◆ **Work instruction**
Would you print the data below exactly, leaving out every picture?

[Collected data entries]
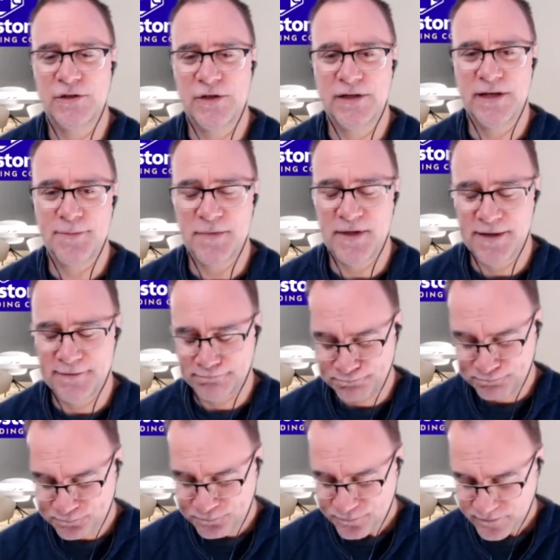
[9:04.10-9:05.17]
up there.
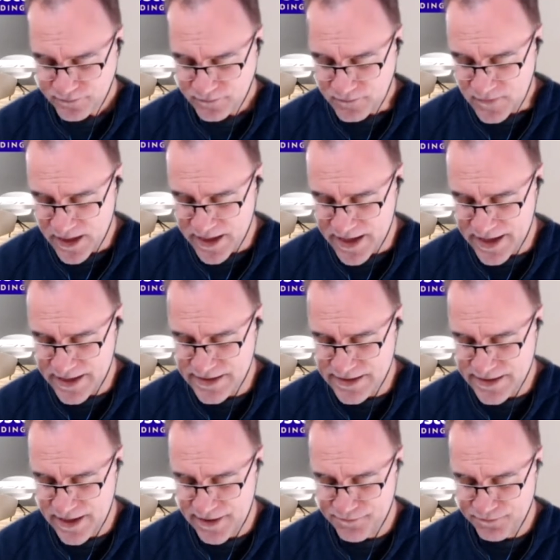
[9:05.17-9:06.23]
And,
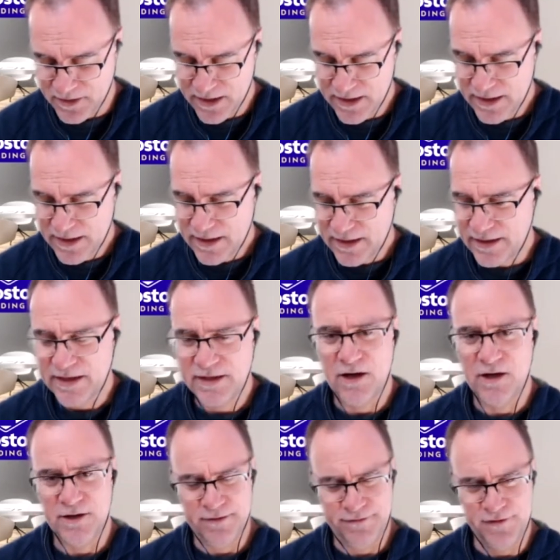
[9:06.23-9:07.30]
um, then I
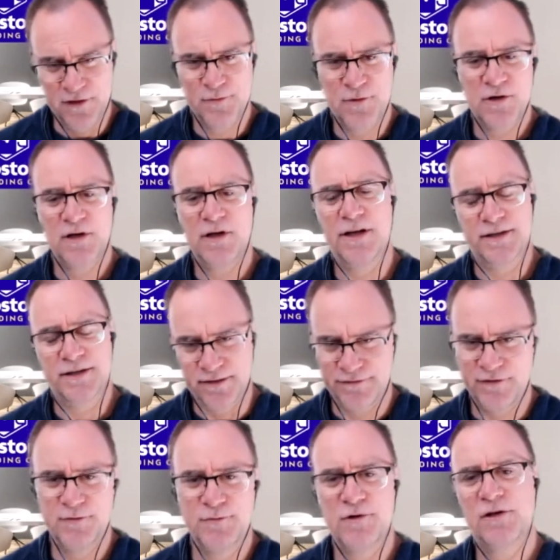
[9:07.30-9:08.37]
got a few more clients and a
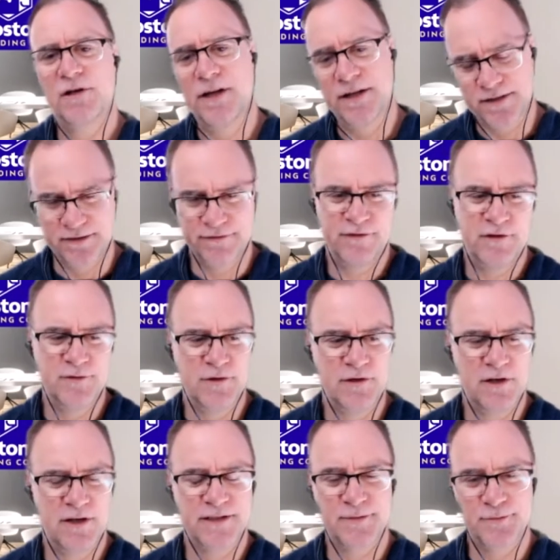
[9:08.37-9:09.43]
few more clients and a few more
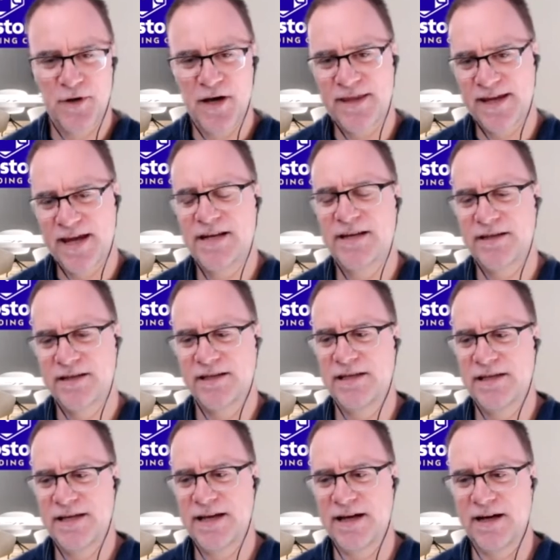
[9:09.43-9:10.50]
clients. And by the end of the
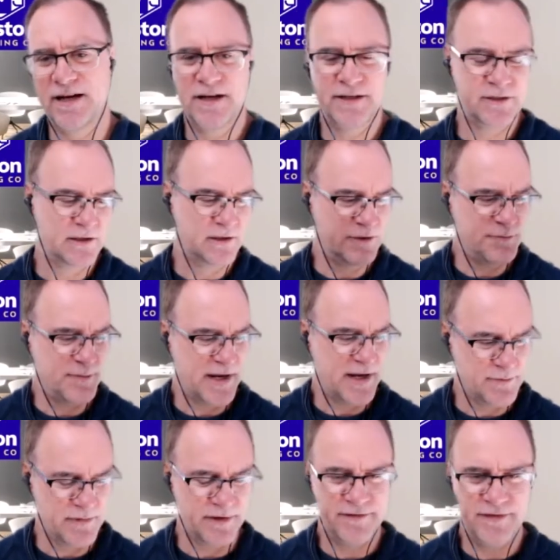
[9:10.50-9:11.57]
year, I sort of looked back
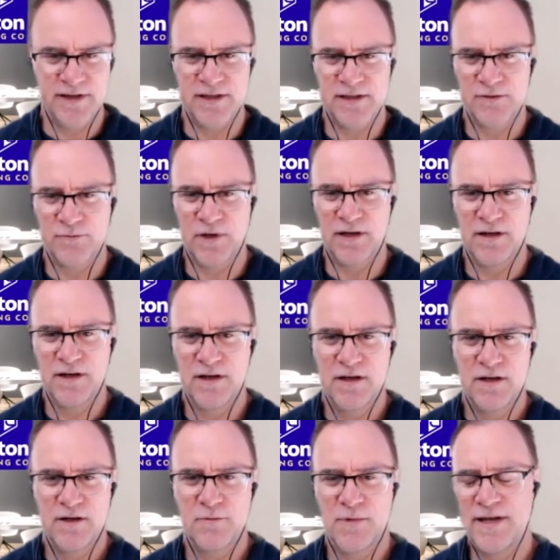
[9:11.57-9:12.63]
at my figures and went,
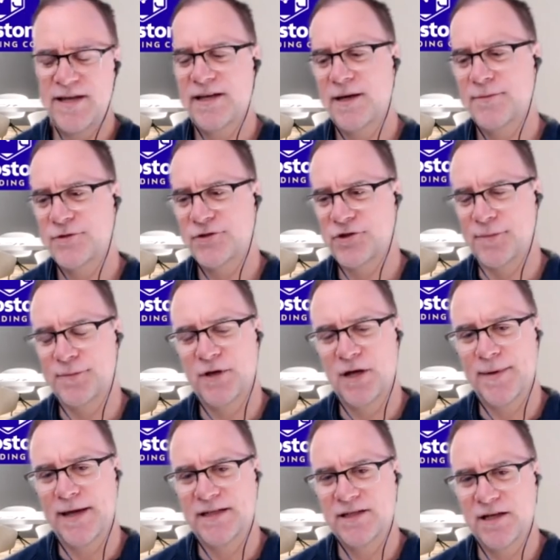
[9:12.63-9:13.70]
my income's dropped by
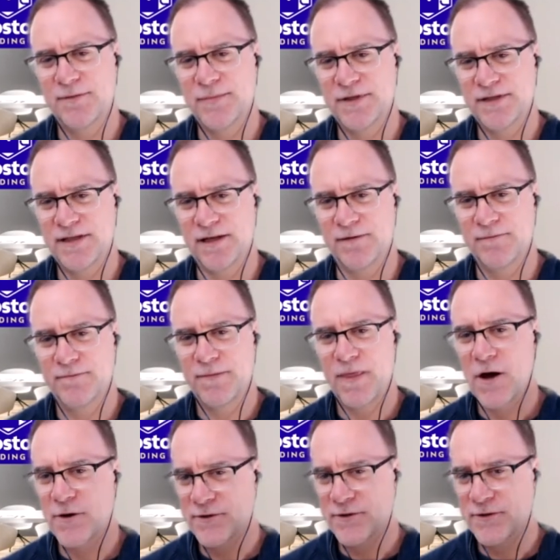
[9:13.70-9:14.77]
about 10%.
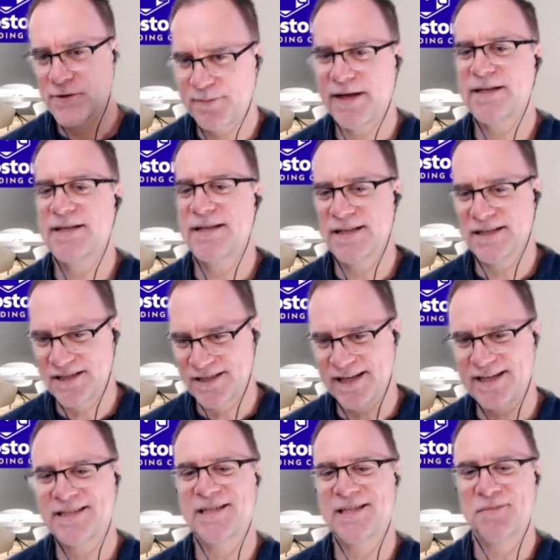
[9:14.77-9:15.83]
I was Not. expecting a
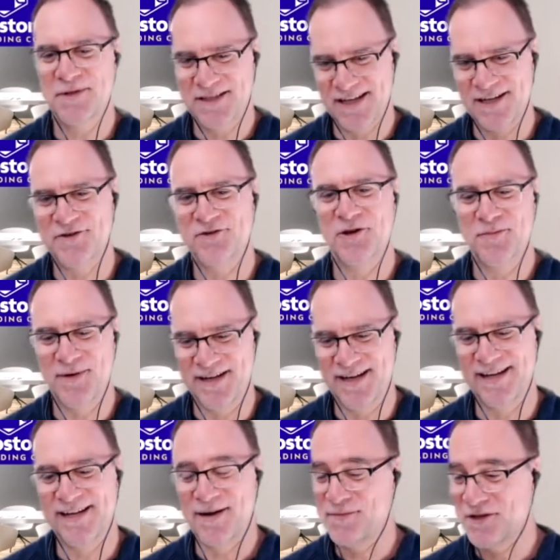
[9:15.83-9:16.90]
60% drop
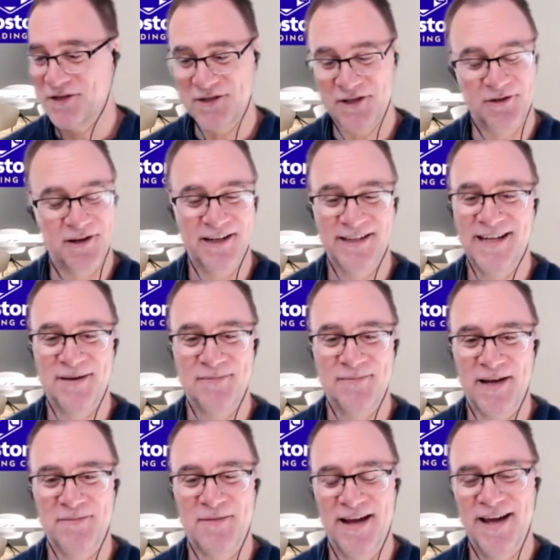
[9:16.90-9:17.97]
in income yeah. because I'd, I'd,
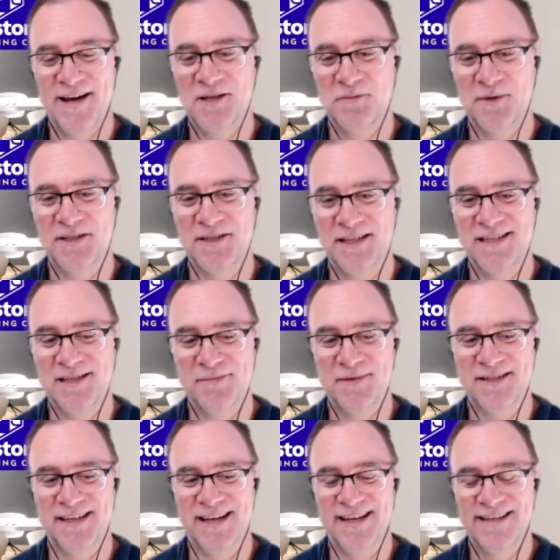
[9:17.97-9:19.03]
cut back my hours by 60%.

◆ **Task result**
[9:04.10-9:05.17]
up there.
[9:05.17-9:06.23]
And,
[9:06.23-9:07.30]
um, then I
[9:07.30-9:08.37]
got a few more clients and a
[9:08.37-9:09.43]
few more clients and a few more
[9:09.43-9:10.50]
clients. And by the end of the
[9:10.50-9:11.57]
year, I sort of looked back
[9:11.57-9:12.63]
at my figures and went,
[9:12.63-9:13.70]
my income's dropped by
[9:13.70-9:14.77]
about 10%.
[9:14.77-9:15.83]
I was Not. expecting a
[9:15.83-9:16.90]
60% drop
[9:16.90-9:17.97]
in income yeah. because I'd, I'd,
[9:17.97-9:19.03]
cut back my hours by 60%.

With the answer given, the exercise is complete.